PROBLEM TO WORK ON —
Your answer should hold exactly the lines from the one containing "Silent video, 10 frames per second." through the end of the material, and no others.

##### DATA TO PROCESS

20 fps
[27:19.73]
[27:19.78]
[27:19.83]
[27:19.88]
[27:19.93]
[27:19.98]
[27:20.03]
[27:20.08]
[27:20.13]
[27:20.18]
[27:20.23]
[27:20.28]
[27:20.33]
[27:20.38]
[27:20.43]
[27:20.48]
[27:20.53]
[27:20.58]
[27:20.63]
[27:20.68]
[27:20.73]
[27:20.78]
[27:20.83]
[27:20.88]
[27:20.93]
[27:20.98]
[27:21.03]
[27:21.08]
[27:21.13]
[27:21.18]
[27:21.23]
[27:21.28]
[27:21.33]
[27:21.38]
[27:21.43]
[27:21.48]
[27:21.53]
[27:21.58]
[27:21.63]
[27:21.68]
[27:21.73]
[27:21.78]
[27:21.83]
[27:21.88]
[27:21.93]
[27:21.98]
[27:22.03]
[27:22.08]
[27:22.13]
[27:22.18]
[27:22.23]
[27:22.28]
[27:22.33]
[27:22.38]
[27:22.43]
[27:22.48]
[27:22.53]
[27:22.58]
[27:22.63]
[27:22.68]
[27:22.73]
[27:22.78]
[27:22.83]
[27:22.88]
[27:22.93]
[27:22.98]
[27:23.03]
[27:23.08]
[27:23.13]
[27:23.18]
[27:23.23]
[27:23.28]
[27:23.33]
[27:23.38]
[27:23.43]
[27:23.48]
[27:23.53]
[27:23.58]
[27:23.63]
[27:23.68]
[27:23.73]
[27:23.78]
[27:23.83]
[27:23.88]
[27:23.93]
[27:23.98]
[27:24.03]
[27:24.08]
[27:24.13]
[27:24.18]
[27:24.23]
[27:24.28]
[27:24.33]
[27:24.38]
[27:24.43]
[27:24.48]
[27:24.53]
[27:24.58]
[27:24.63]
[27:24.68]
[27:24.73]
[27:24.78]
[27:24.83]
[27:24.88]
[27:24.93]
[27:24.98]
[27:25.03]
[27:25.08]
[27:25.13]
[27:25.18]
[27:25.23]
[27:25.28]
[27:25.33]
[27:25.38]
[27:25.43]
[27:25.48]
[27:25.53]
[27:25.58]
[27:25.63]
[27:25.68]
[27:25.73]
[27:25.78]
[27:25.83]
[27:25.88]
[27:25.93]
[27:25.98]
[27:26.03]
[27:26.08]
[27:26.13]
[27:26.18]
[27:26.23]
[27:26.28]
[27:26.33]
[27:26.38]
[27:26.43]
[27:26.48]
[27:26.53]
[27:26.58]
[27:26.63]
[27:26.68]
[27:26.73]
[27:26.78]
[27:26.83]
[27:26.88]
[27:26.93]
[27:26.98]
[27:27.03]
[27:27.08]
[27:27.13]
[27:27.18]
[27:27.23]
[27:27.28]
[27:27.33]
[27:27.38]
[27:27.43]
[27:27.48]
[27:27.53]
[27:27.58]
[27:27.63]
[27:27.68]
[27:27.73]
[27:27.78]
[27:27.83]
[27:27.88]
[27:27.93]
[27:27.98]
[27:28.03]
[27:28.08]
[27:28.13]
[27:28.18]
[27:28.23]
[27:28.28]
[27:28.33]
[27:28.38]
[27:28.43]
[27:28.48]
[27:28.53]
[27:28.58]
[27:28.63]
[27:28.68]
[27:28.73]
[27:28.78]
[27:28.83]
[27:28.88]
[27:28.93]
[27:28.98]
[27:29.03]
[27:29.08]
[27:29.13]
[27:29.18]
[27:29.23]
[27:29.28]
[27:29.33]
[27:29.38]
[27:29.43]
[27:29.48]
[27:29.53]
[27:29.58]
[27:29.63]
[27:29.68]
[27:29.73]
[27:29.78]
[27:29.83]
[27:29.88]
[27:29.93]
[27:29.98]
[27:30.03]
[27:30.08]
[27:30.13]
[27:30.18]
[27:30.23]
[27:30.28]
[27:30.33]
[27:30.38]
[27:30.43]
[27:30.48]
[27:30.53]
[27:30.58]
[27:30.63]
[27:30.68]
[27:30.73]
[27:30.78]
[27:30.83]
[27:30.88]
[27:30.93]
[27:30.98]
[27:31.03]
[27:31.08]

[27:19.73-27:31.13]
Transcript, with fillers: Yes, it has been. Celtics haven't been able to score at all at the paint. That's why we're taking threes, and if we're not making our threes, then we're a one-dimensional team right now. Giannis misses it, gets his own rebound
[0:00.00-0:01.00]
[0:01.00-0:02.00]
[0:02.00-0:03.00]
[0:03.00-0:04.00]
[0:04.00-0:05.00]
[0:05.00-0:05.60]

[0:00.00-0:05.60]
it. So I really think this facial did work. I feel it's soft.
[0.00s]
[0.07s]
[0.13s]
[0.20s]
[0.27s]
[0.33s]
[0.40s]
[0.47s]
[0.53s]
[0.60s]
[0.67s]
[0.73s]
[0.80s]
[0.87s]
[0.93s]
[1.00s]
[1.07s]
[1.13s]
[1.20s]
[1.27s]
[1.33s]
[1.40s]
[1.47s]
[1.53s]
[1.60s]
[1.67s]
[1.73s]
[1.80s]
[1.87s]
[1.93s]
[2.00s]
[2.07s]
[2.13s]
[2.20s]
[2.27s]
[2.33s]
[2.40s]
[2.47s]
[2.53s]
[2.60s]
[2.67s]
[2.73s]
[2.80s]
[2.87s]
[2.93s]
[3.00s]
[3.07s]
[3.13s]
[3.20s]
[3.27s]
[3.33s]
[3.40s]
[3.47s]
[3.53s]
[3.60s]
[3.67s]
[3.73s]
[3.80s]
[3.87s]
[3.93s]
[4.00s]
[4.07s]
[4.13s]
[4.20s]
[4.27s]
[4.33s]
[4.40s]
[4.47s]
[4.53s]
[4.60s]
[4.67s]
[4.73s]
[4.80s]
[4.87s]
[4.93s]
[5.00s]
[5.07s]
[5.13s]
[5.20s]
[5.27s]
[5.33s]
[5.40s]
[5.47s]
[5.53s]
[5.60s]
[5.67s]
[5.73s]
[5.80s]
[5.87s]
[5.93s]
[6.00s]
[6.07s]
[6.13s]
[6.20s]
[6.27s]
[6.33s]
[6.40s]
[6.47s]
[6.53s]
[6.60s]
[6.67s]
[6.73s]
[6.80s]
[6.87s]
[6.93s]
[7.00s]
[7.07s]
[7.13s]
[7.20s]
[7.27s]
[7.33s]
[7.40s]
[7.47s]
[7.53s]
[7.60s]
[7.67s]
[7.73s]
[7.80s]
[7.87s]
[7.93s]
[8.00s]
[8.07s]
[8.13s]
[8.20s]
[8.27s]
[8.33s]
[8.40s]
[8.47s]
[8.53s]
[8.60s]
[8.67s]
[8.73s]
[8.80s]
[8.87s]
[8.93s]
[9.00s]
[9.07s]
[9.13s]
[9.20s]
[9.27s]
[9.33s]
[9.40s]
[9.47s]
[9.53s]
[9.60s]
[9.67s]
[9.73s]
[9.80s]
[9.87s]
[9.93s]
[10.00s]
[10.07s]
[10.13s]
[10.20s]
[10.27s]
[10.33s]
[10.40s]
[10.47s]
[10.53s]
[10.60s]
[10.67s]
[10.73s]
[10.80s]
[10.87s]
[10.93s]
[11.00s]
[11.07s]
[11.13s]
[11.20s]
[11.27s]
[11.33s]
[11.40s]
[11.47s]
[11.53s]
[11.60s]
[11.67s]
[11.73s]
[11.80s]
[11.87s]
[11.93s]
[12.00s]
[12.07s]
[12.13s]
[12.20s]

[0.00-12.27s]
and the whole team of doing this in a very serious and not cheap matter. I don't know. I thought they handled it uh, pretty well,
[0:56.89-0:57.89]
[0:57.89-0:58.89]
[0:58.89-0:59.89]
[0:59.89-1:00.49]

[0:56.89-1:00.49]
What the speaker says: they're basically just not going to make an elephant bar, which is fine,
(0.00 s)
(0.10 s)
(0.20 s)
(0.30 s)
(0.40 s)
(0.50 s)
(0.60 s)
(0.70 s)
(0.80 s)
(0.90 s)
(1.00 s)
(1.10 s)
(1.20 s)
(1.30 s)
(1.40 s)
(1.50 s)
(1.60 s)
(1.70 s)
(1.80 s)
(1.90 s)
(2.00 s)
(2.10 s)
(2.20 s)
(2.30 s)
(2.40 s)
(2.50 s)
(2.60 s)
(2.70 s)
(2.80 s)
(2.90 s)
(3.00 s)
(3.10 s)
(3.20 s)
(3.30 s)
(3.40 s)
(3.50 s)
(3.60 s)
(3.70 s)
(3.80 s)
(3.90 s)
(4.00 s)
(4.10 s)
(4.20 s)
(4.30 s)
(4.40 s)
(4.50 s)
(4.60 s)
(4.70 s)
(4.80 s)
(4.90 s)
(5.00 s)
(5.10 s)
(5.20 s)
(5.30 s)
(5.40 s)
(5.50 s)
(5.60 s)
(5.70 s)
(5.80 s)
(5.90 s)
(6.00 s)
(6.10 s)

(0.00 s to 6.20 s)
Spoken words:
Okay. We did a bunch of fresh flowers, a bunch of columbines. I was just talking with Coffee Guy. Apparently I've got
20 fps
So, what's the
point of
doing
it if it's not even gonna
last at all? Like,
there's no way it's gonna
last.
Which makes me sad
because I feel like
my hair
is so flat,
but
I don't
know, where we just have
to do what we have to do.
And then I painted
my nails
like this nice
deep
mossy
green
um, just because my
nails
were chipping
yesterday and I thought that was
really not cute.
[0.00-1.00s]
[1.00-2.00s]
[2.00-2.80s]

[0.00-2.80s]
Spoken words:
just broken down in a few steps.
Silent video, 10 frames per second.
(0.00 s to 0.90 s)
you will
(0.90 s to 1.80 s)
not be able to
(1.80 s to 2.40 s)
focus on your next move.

##########

EXERCISE RESPONSE —
Silent video, 10 frames per second.
(0.00 s to 0.90 s)
you will
(0.90 s to 1.80 s)
not be able to
(1.80 s to 2.40 s)
focus on your next move.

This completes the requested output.